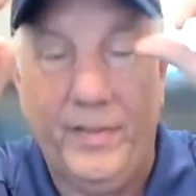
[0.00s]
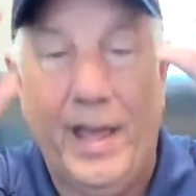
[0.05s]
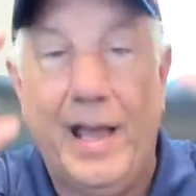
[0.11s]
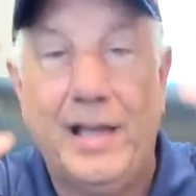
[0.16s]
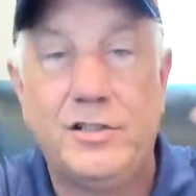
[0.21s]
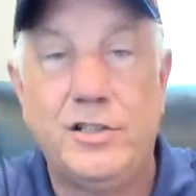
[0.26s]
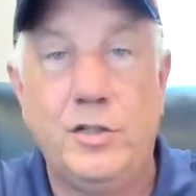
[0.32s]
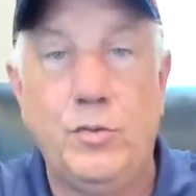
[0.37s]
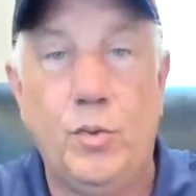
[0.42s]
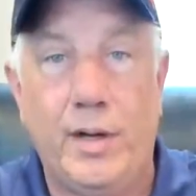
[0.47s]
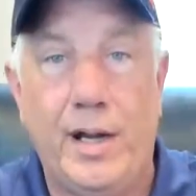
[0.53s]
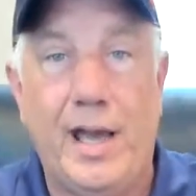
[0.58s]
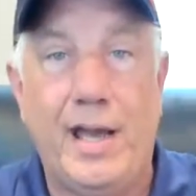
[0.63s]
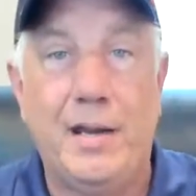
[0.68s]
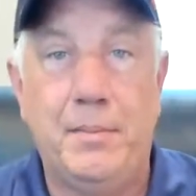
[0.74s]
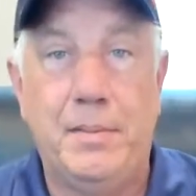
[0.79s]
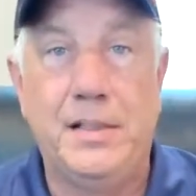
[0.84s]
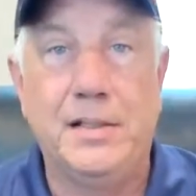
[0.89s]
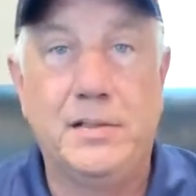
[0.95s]
They actually went
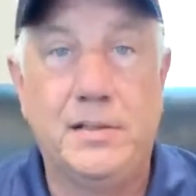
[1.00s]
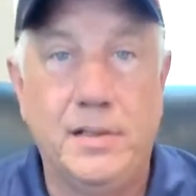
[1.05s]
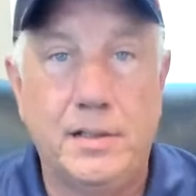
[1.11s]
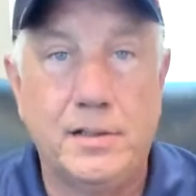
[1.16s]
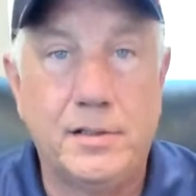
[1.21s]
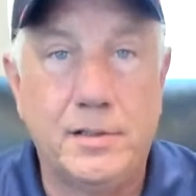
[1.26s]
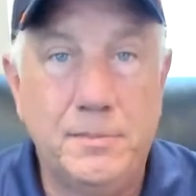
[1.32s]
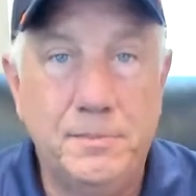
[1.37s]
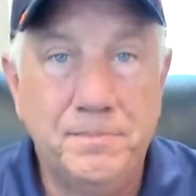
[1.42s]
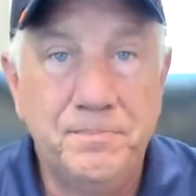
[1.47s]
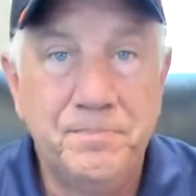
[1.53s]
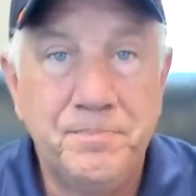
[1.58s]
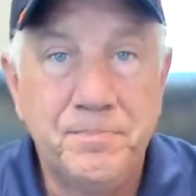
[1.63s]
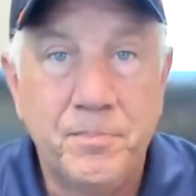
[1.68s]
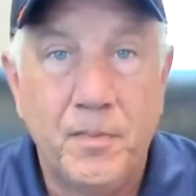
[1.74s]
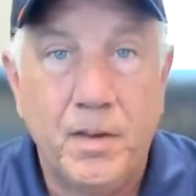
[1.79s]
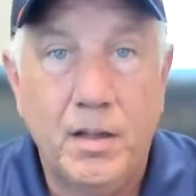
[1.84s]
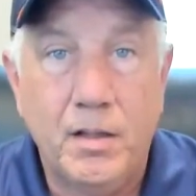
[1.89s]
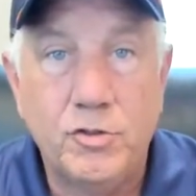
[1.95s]
out of business.
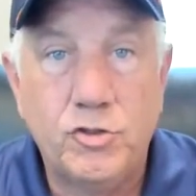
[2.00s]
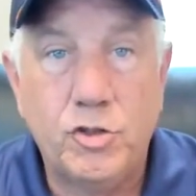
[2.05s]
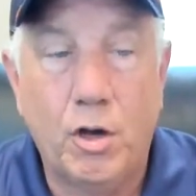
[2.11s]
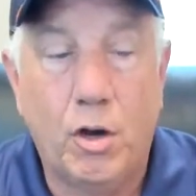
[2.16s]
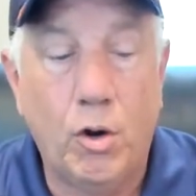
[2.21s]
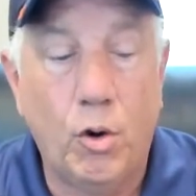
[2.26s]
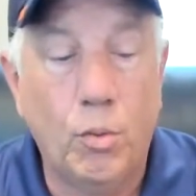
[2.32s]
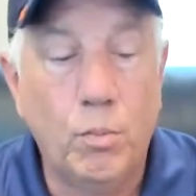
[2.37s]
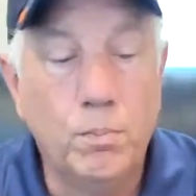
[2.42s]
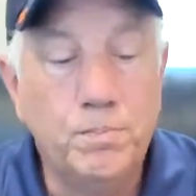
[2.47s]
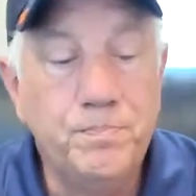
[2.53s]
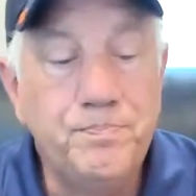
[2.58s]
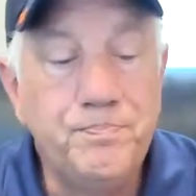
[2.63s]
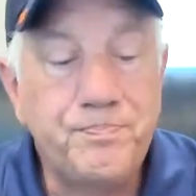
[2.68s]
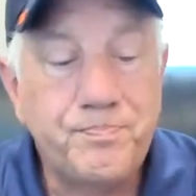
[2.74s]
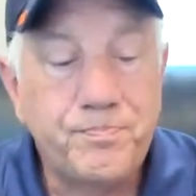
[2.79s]
So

# # # #

▸ What you need to do: Your answer should hold every record above, printed exactly and free of pictures.

▸ Task result:
[0.00s]
[0.05s]
[0.11s]
[0.16s]
[0.21s]
[0.26s]
[0.32s]
[0.37s]
[0.42s]
[0.47s]
[0.53s]
[0.58s]
[0.63s]
[0.68s]
[0.74s]
[0.79s]
[0.84s]
[0.89s]
[0.95s]
They actually went
[1.00s]
[1.05s]
[1.11s]
[1.16s]
[1.21s]
[1.26s]
[1.32s]
[1.37s]
[1.42s]
[1.47s]
[1.53s]
[1.58s]
[1.63s]
[1.68s]
[1.74s]
[1.79s]
[1.84s]
[1.89s]
[1.95s]
out of business.
[2.00s]
[2.05s]
[2.11s]
[2.16s]
[2.21s]
[2.26s]
[2.32s]
[2.37s]
[2.42s]
[2.47s]
[2.53s]
[2.58s]
[2.63s]
[2.68s]
[2.74s]
[2.79s]
So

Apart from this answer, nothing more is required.